_Required work_
What is needed here is a verbatim copy of the records that follow.

_Data for the task_
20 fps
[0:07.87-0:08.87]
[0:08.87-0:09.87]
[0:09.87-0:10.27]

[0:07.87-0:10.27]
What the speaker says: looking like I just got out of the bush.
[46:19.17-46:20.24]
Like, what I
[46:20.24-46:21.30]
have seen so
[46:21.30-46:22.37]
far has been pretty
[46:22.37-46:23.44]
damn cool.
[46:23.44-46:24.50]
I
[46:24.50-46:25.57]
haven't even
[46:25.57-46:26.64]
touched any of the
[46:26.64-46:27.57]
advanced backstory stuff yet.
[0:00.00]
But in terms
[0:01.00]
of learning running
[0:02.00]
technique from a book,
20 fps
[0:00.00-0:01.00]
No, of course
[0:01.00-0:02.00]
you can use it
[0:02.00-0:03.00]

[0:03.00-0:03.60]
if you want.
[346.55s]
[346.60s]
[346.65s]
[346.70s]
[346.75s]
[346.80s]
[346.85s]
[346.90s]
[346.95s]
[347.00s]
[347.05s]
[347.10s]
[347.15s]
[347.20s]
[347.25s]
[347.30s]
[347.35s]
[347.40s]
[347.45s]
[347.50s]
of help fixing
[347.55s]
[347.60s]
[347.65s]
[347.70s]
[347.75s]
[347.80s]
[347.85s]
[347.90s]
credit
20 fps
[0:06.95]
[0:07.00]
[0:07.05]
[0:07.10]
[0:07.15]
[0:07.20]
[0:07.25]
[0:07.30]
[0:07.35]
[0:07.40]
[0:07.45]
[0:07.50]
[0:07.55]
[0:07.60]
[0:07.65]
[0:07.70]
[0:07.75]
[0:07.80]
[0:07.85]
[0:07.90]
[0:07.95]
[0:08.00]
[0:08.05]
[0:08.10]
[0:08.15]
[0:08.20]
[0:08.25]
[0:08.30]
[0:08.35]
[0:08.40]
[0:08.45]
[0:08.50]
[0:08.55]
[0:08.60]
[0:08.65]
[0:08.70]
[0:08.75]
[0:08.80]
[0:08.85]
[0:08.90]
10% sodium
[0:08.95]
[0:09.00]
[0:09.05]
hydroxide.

_Exercise output_
20 fps
[0:07.87-0:08.87]
[0:08.87-0:09.87]
[0:09.87-0:10.27]

[0:07.87-0:10.27]
What the speaker says: looking like I just got out of the bush.
[46:19.17-46:20.24]
Like, what I
[46:20.24-46:21.30]
have seen so
[46:21.30-46:22.37]
far has been pretty
[46:22.37-46:23.44]
damn cool.
[46:23.44-46:24.50]
I
[46:24.50-46:25.57]
haven't even
[46:25.57-46:26.64]
touched any of the
[46:26.64-46:27.57]
advanced backstory stuff yet.
[0:00.00]
But in terms
[0:01.00]
of learning running
[0:02.00]
technique from a book,
20 fps
[0:00.00-0:01.00]
No, of course
[0:01.00-0:02.00]
you can use it
[0:02.00-0:03.00]

[0:03.00-0:03.60]
if you want.
[346.55s]
[346.60s]
[346.65s]
[346.70s]
[346.75s]
[346.80s]
[346.85s]
[346.90s]
[346.95s]
[347.00s]
[347.05s]
[347.10s]
[347.15s]
[347.20s]
[347.25s]
[347.30s]
[347.35s]
[347.40s]
[347.45s]
[347.50s]
of help fixing
[347.55s]
[347.60s]
[347.65s]
[347.70s]
[347.75s]
[347.80s]
[347.85s]
[347.90s]
credit
20 fps
[0:06.95]
[0:07.00]
[0:07.05]
[0:07.10]
[0:07.15]
[0:07.20]
[0:07.25]
[0:07.30]
[0:07.35]
[0:07.40]
[0:07.45]
[0:07.50]
[0:07.55]
[0:07.60]
[0:07.65]
[0:07.70]
[0:07.75]
[0:07.80]
[0:07.85]
[0:07.90]
[0:07.95]
[0:08.00]
[0:08.05]
[0:08.10]
[0:08.15]
[0:08.20]
[0:08.25]
[0:08.30]
[0:08.35]
[0:08.40]
[0:08.45]
[0:08.50]
[0:08.55]
[0:08.60]
[0:08.65]
[0:08.70]
[0:08.75]
[0:08.80]
[0:08.85]
[0:08.90]
10% sodium
[0:08.95]
[0:09.00]
[0:09.05]
hydroxide.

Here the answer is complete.